Cari amici lettori, con la ripresa dell’“anno sociale” anche nelle nostre comunità ripartono le diverse attività pastorali. Credo che tutti ci chiediamo – o per lo meno siamo preoccupati – della “trasmissione della fede” a ragazzi e giovani. Una Chiesa che non genera nuove generazioni alla fede semplicemente non obbedisce al mandato affidatole da Gesù.
Ma come fare a raccontare efficacemente la fede alle nuove generazioni?
A questa domanda ha provato a suggerire alcune risposte un sociologo statunitense, Christian Smith, le cui riflessioni si basano su una robusta ricerca socio-religiosa sul mondo giovanile. Un primo punto su cui riflette lo studioso è il tipo di fede riscontrata nelle tante persone intervistate, soprattutto sotto i 35 anni: persone che egli chiama MTD («deisti moralisti terapeutici»).
In parole semplici, esse hanno una visione molto irenica della fede: credono in un Dio creatore sì, ma lontano, che non si deve mescolare alle faccende umane, che raccomanda di essere “buone e gentili”, al massimo si ricorre a Lui perché ci risolva qualche problema; scopo della vita è essere felici. Discorsi come Gesù, la Bibbia, il peccato, il bisogno di conversione, entrano poco o niente in questa visione.
Qui mi sorge una prima riflessione: quale visione di cristianesimo abbiamo e di conseguenza trasmettiamo?
La formazione (anche degli adulti) è all’altezza di una fede che non sia fatta soltanto di quelle credenze generiche citate sopra? Curiamo la crescita della nostra fede con strumenti adeguati?

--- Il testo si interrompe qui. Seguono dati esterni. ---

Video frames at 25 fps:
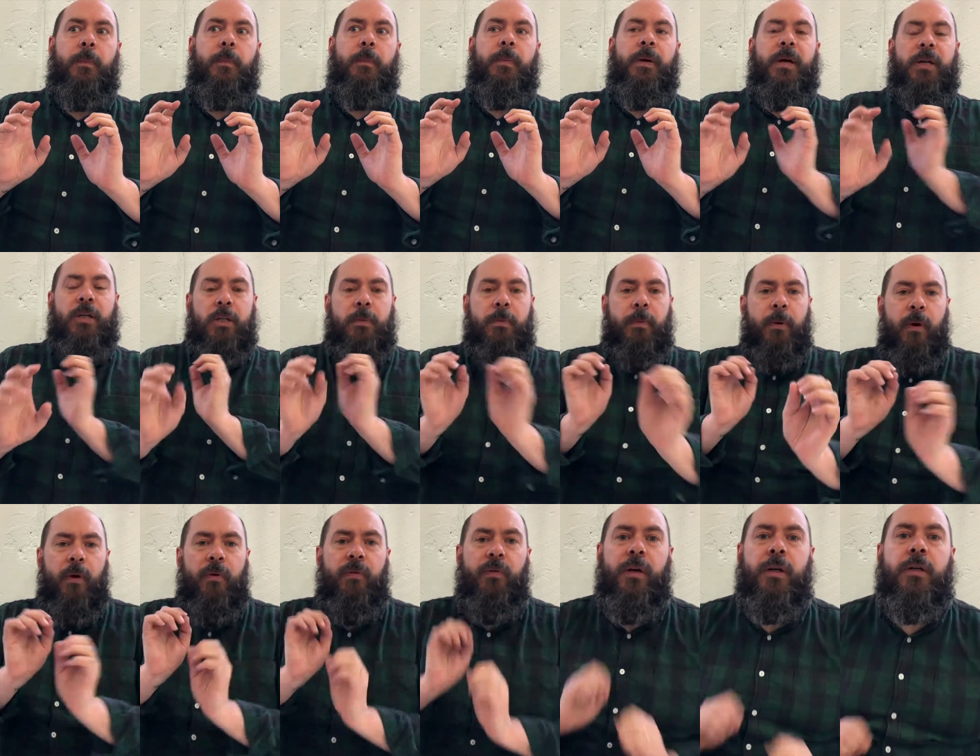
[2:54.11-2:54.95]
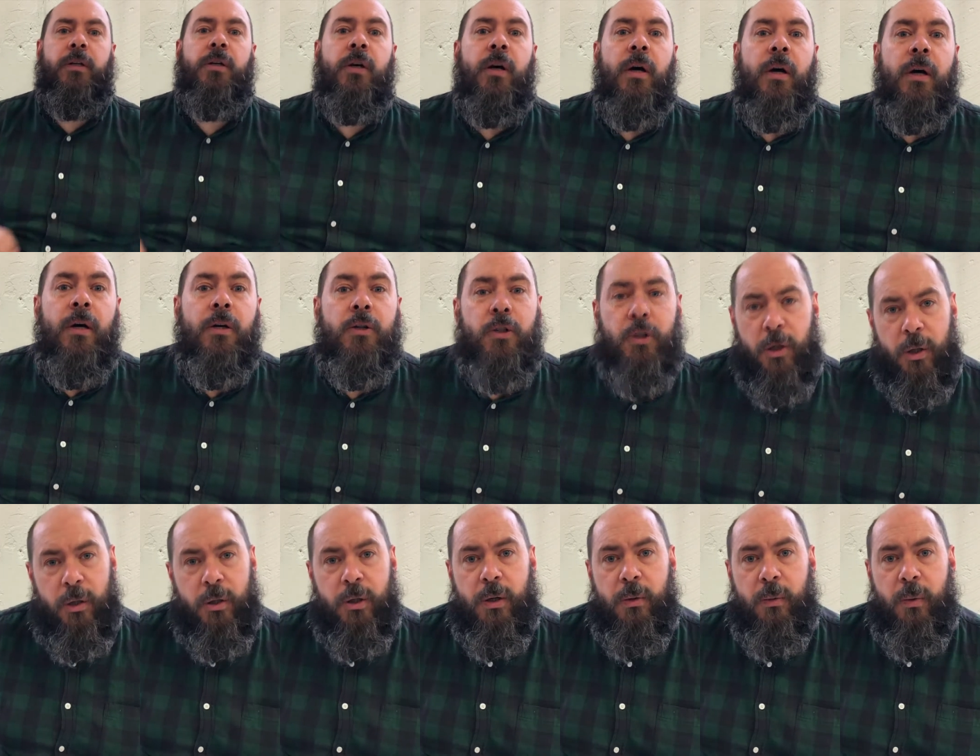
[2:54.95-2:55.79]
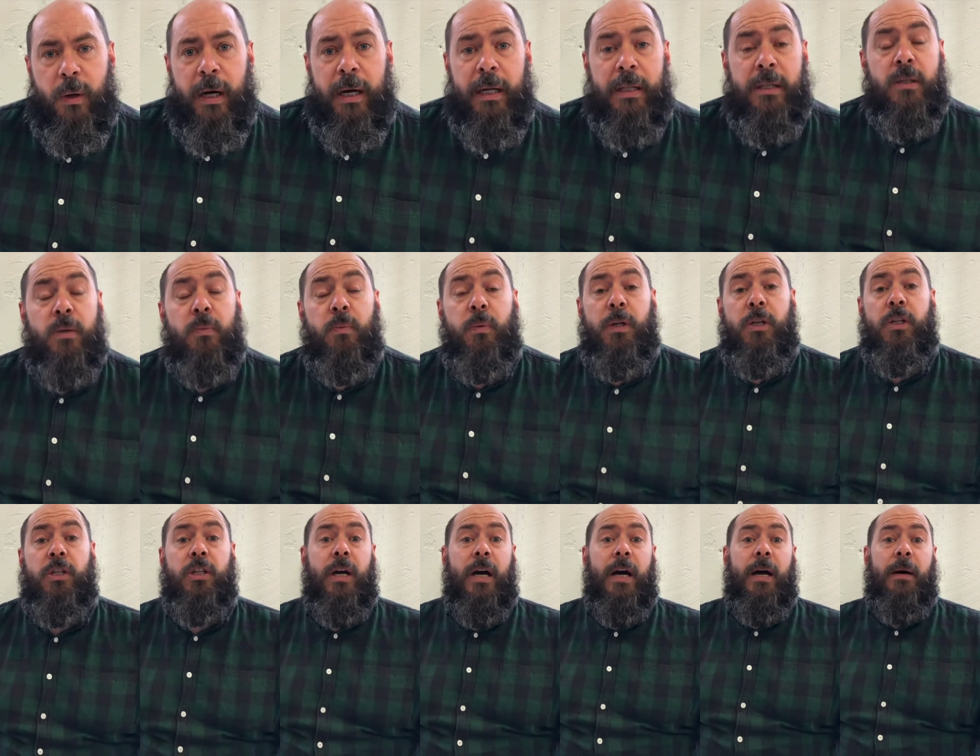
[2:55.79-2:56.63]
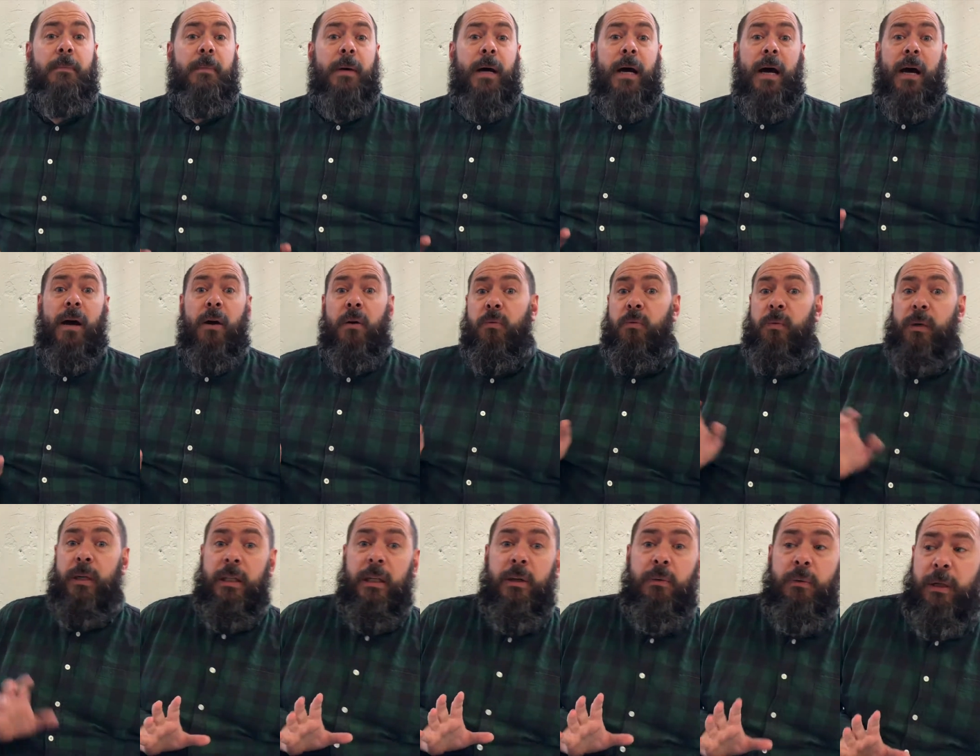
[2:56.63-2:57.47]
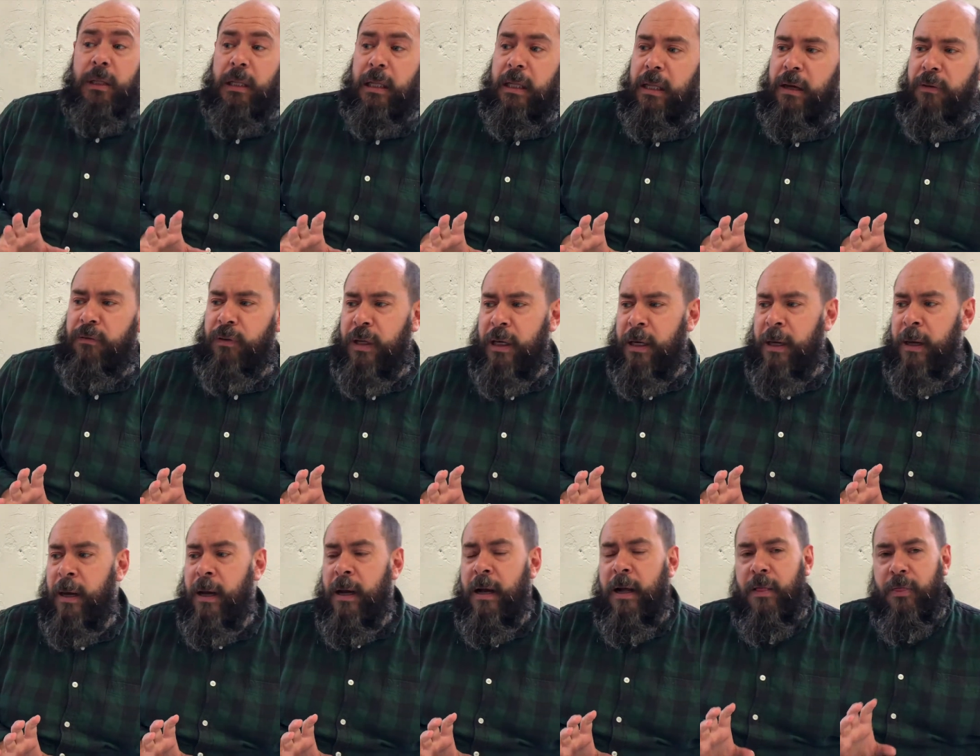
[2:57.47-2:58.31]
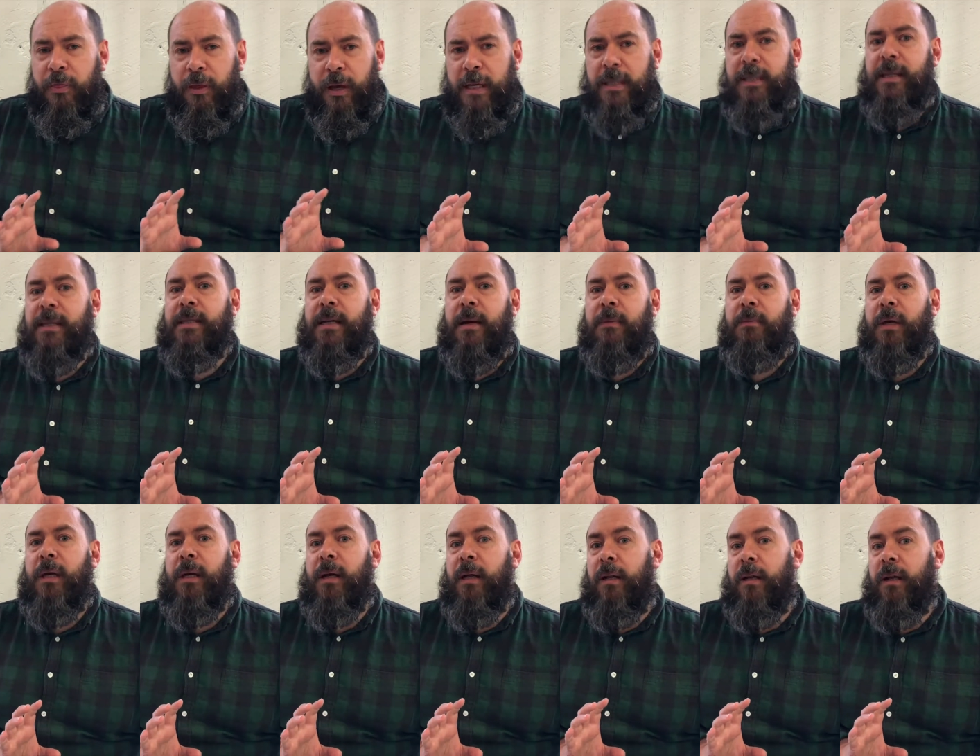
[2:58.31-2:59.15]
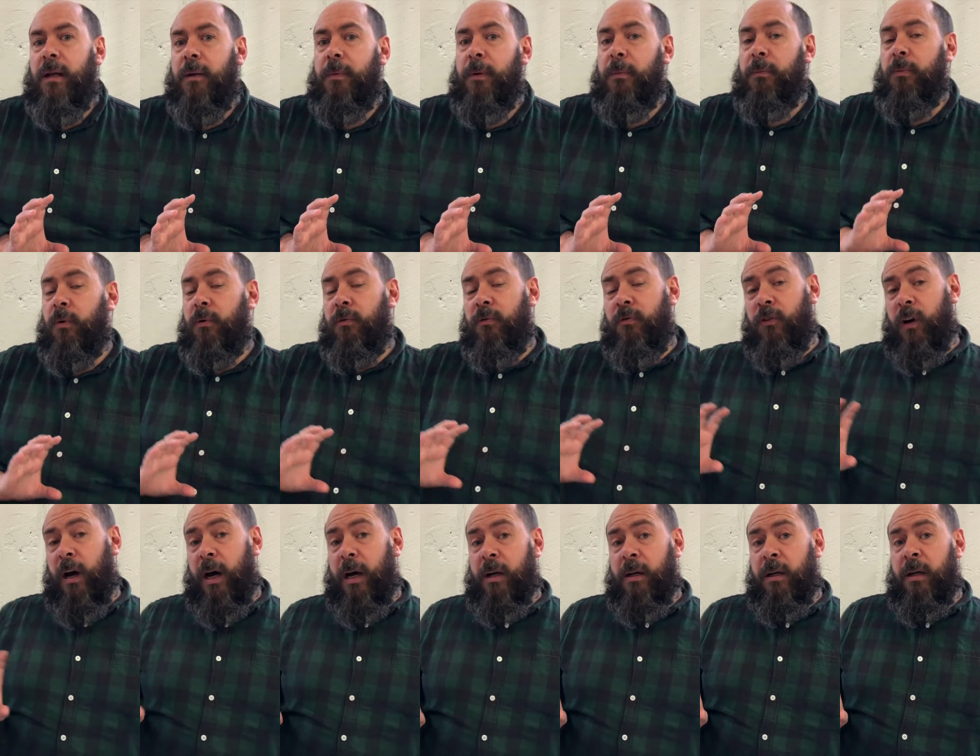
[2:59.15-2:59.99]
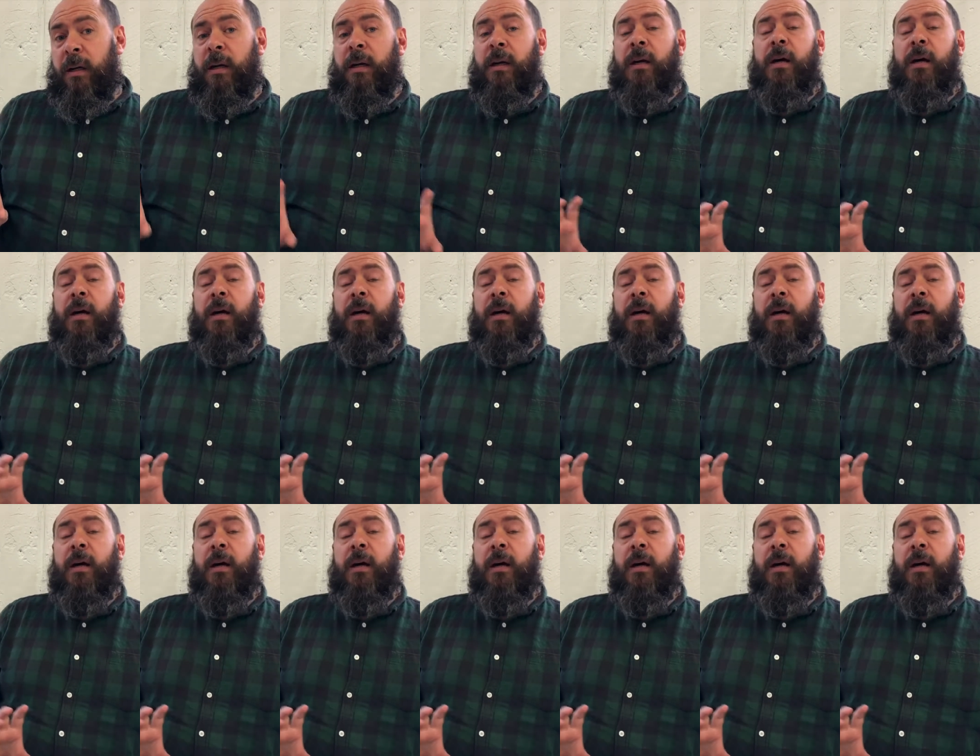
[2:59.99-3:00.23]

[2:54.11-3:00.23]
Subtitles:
pitch-perfect Churton wines, which are really lovely, these are something a little bit more fun.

Smith propone poi una lista di cose che “funzionano” e altre che “non funzionano”. Tra queste ultime cita anzitutto genitori troppo passivi, che non fanno nessuno sforzo cosciente di trasmettere la fede ai figli. Ma non funziona nemmeno l’approccio autoritario, né il solo limitarsi a “dare il buon esempio” senza che i genitori parlino ai loro figli dei motivi per cui credono e praticano certe cose. Non aiuta ovviamente l’incoerenza, il predicare bene e “razzolare male” (“vai a Messa”, io però non ci vado…). Così come è illusorio delegare la formazione della fede a catechismo, campi scuola, ritiri: cose utili, ma che non sostituiscono il ruolo fondamentale della famiglia nel dare l’esempio e guidare il percorso.
In positivo, quali sono le cose che “funzionano”?
Secondo Smith, la fede deve apparire ai ragazzi come una priorità, vissuta (e praticata) dai genitori nella loro vita; ma deve essere anche oggetto di dialogo durante la settimana: «Parlare ai bambini di questioni religiose durante tutta la settimana», ha dichiarato in un’intervista, «è uno dei meccanismi più potenti per trasmettere la fede ai figli». Non parlarne loro, in modo personale, vuol dire mandare il messaggio che la fede non è una cosa importante. Infine, conta l’atteggiamento autorevole con cui i genitori accompagnano questo processo: con affetto e vicinanza da una parte, ma anche con la capacità di essere esigenti, senza essere autoritari e lasciando che i ragazzi elaborino e interiorizzino quanto loro proposto. C’è molto su cui riflettere.
Con una certezza: se non si assume coscientemente e con gioia questa responsabilità, si andrà poco lontano.